Thursday, September 14, 2017
Back to my impressions of driving in Ireland. Roads are labelled M (motorway) N (national) R(regional and L (local). It seems that no matter how narrow and curvy and N road is, the speed limit is 100 km/h except when going through towns. R roads are 80 km/h. If these roads were one way, you could manage that speed on some stretches. However, at two ways and in spots very narrow, the suggested speed limit would be suicidal. My admiration for drivers of big trucks and buses has skyrocketed as I saw them maneuver around bends and passing cars with centimetres to spare.
We spent a few days based in Adare, a village that prides itself in being a "Tidy Town." We passed signs announcing a Tidy Town several times. There is quite a list of criteria to qualify. I loved the colourful buildings.
History even comes into the pub. Inside Bill Chawkes was this row of busts of the men who were executed in the Easter Uprising of 1916. The Irish take their history seriously. They also see the importance of "shopping Irish." At one store our sales' receipt listed the items which were Irish.
There are a number of thatch roofed cottages in Adare. They date from the early 1800s and were built by the Dunraven family as staff houses for those working on the Adare Manor estate. Unfortunately a few of them burnt down in 2015.

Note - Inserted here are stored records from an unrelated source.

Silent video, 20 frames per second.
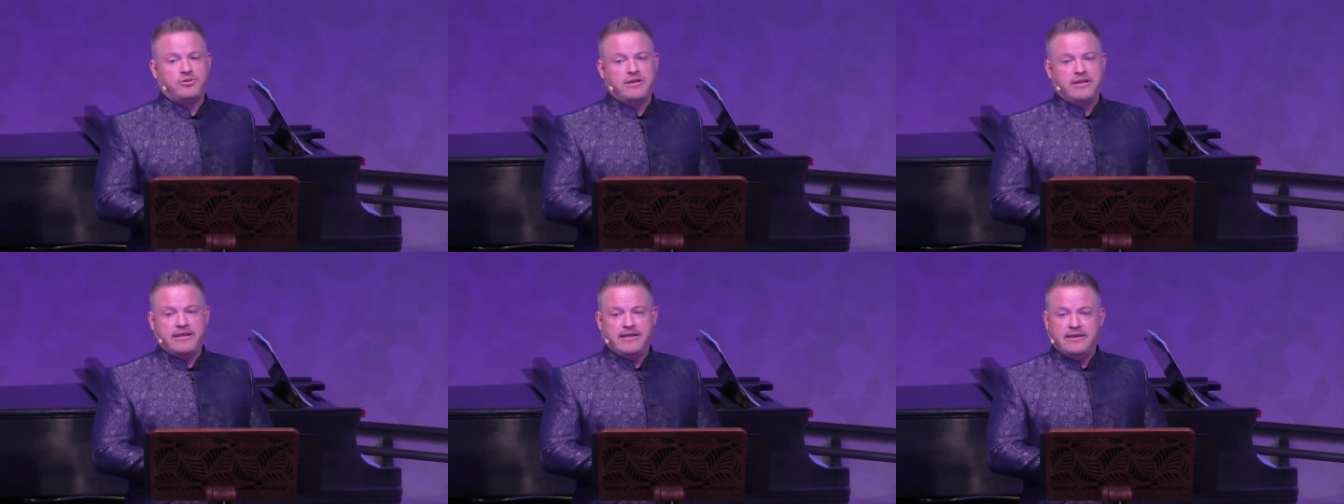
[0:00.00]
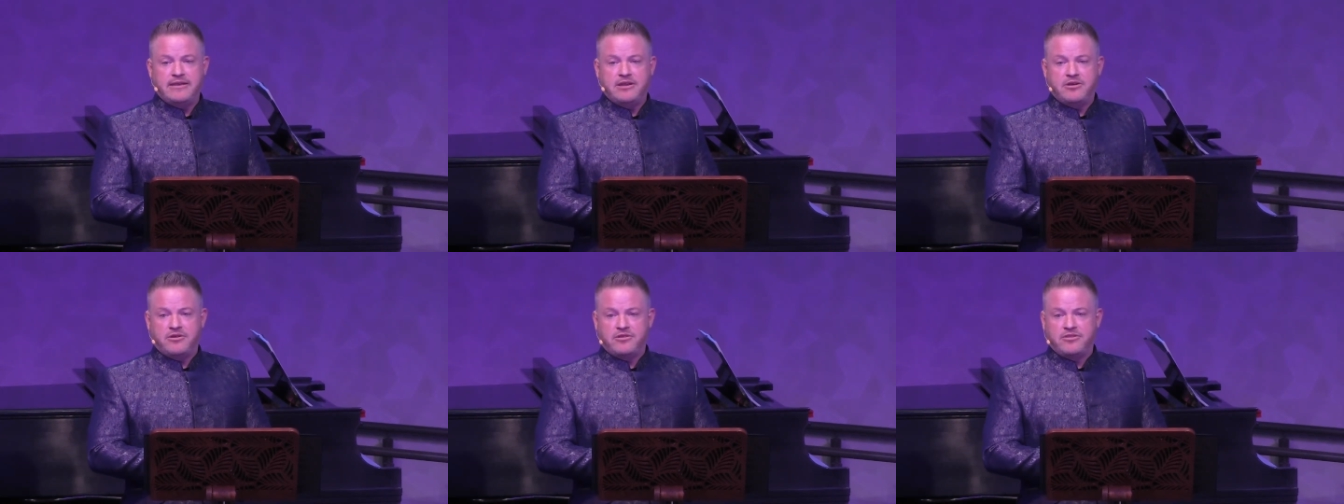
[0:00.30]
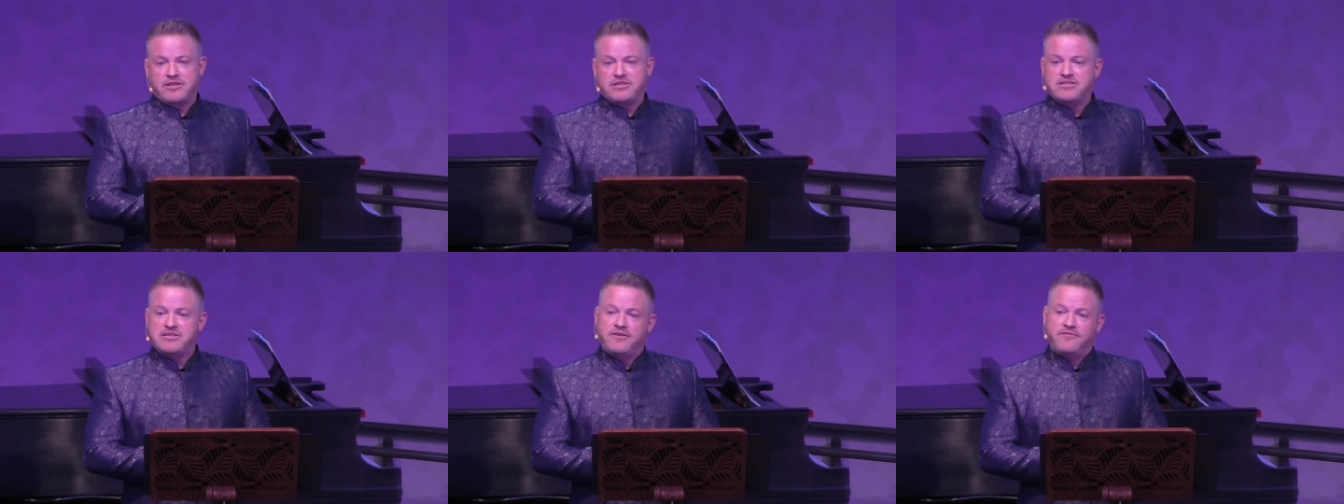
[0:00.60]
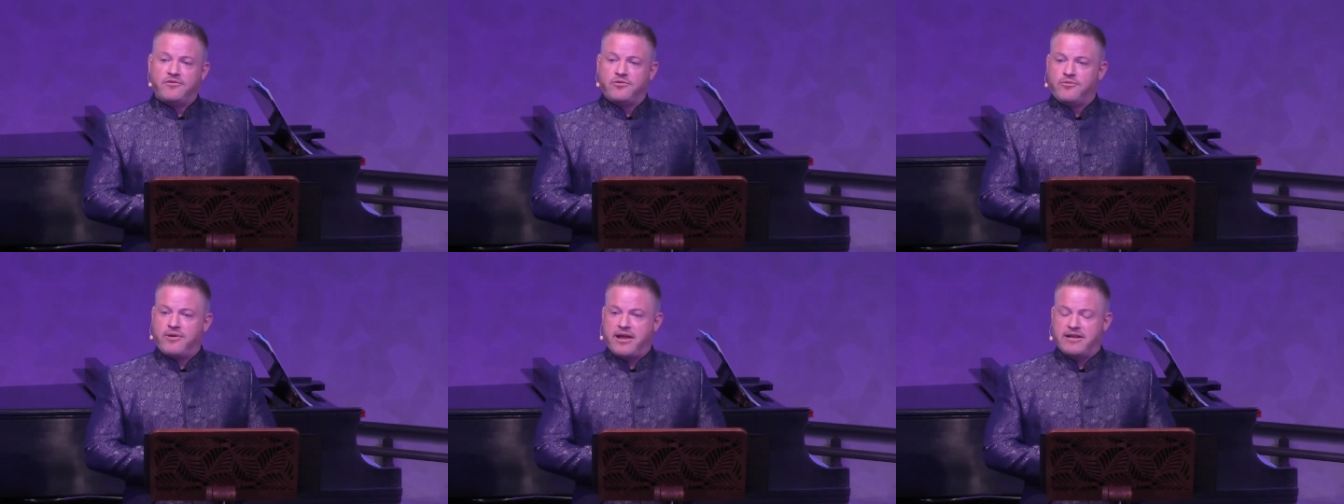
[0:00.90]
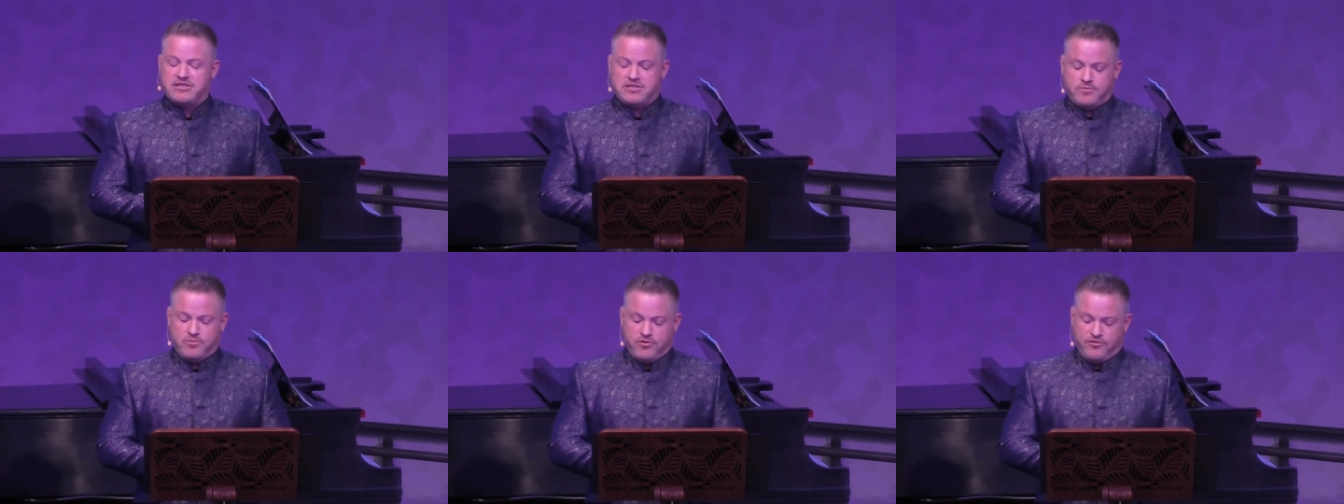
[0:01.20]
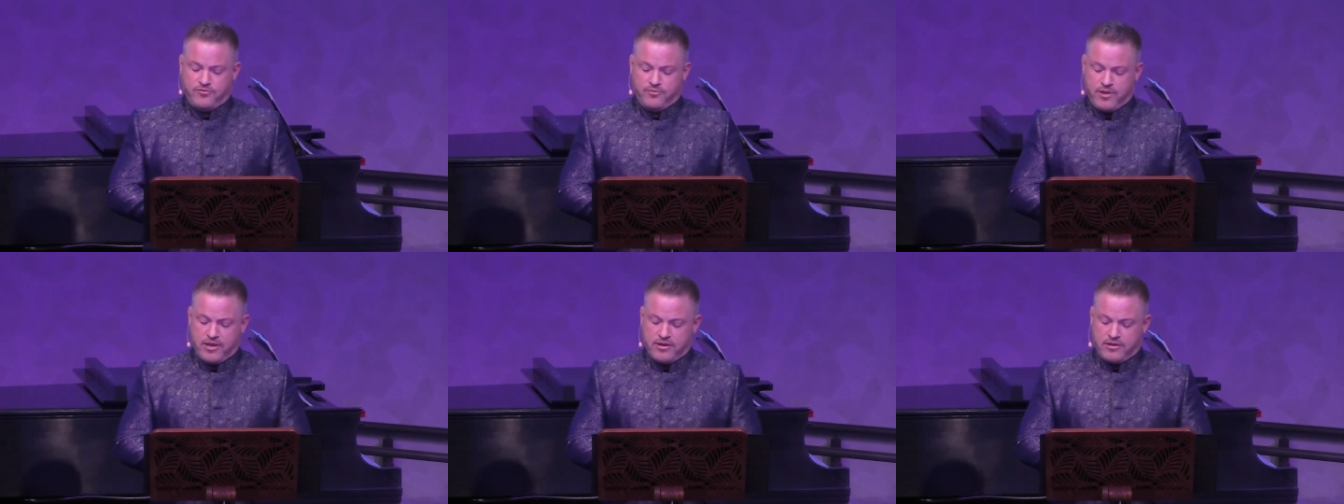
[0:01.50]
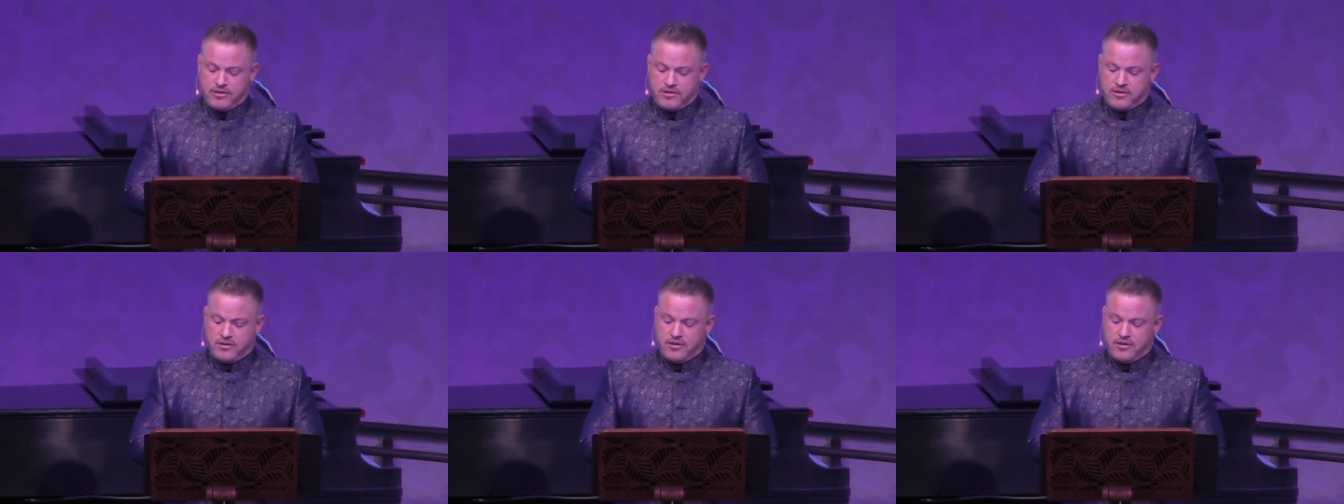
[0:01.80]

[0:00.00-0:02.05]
did during the Civil Rights Movement?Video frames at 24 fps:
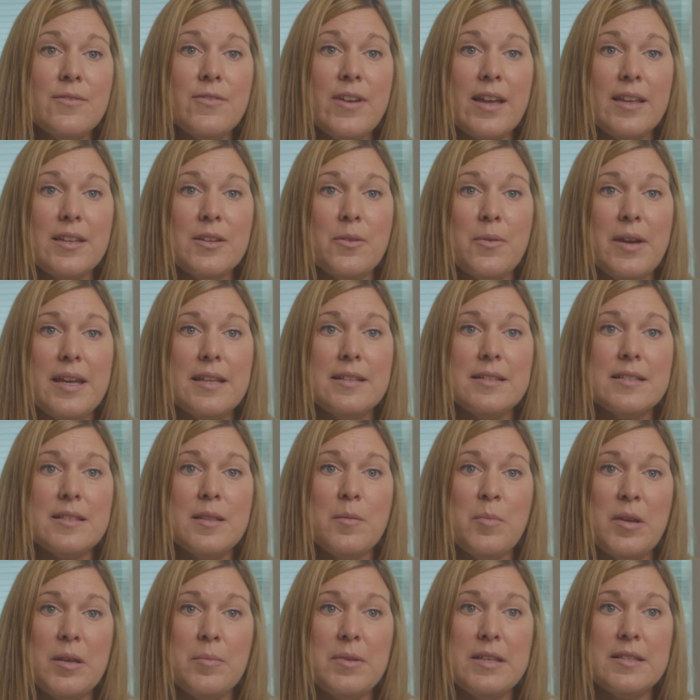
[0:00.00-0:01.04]
evaluates
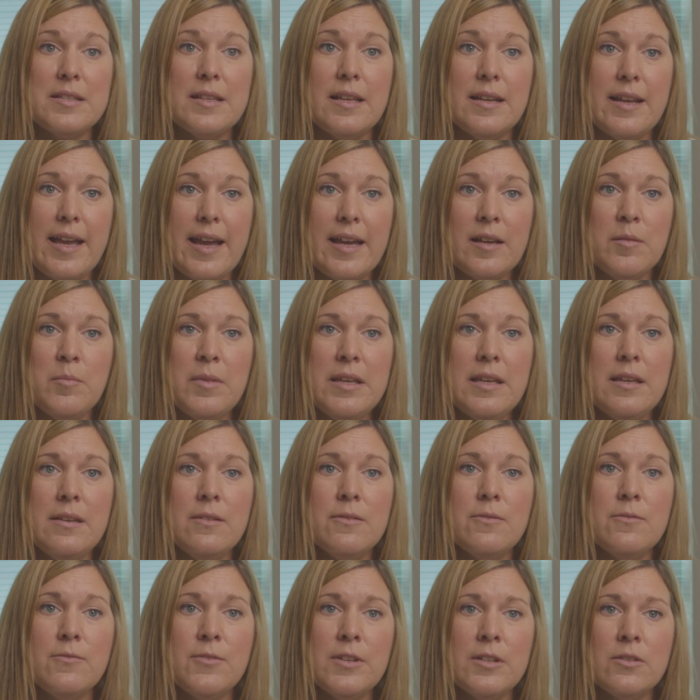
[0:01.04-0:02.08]
the baby's
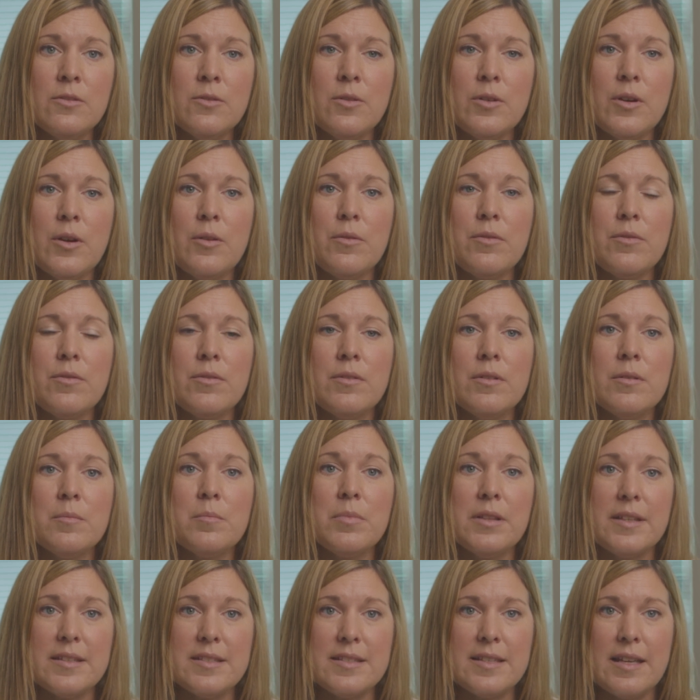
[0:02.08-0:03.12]
anatomy, fetal growth,
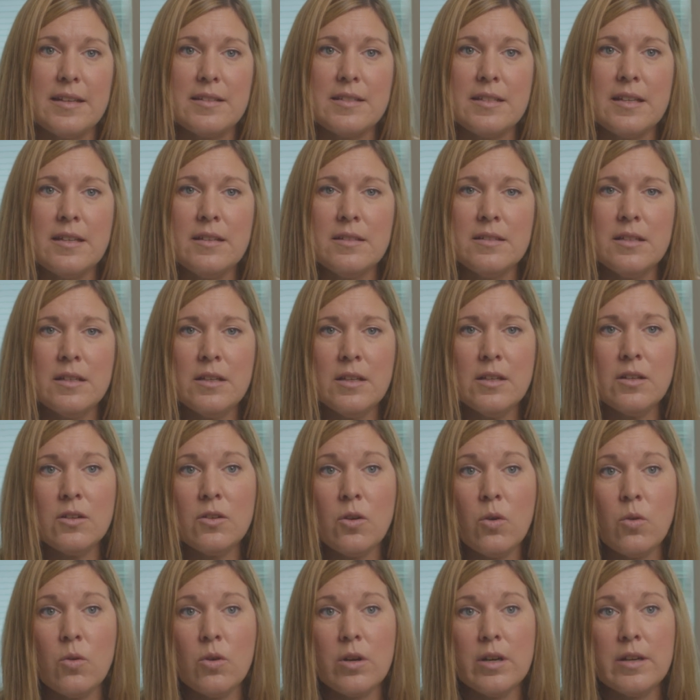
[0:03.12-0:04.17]
placenta,
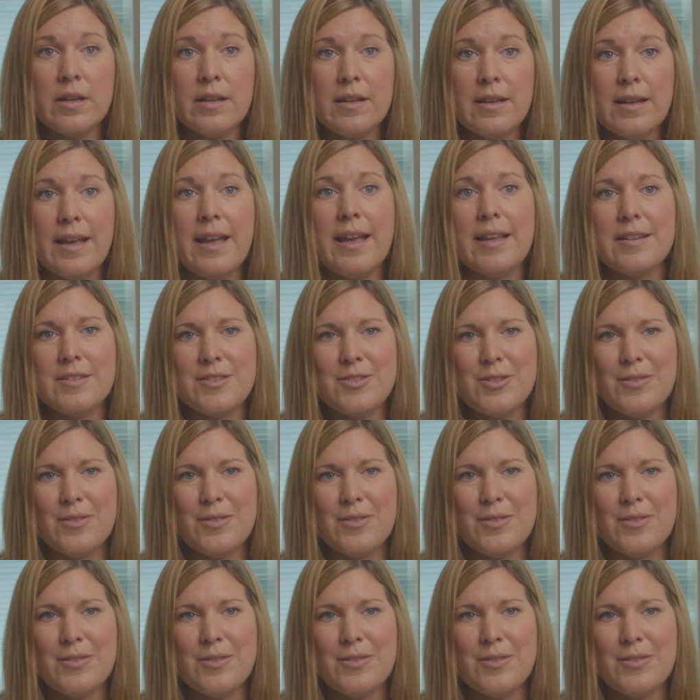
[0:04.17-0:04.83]
cord, and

Those that survive are nurtured to preserve their charm.
In the centre of Adare is the Holy Trinity Abbey Church. The Trinitarian Abbey was founded in 1230 by Geoffrey de Marisco as the order’s only Irish house. It was destroyed during the suppression of Henry VIII and was restored in the 19th century.
Behind the Abbey is this Dovecote. To the back of the Trinitarian abbey is a dovecote, or columbarium. It is a circular building in which doves and pigeons were housed. There are no windows in the structure but there is an opening in the roof through which the birds could come or go as they please. The internal walls are lined niches where the doves rested and where their food was provided. A door at ground level was the entrance for the monks.
The ruins of Desmond Castle are nicely lit at night.The castle was erected with an ancient ring-fort around the early part of the 13th century. It became a strategic fortress during the following turbulent years. It was the property of the Earls of Kildare for nearly 300 years until the rebellion in 1536, when it was forfeited and granted to the Earls of Desmond who gave the castle its present name.
As a last activity in Adare, we went to the weekly craft fair. This gentleman was weaving willow baskets (the finished ones were for sale at the fair).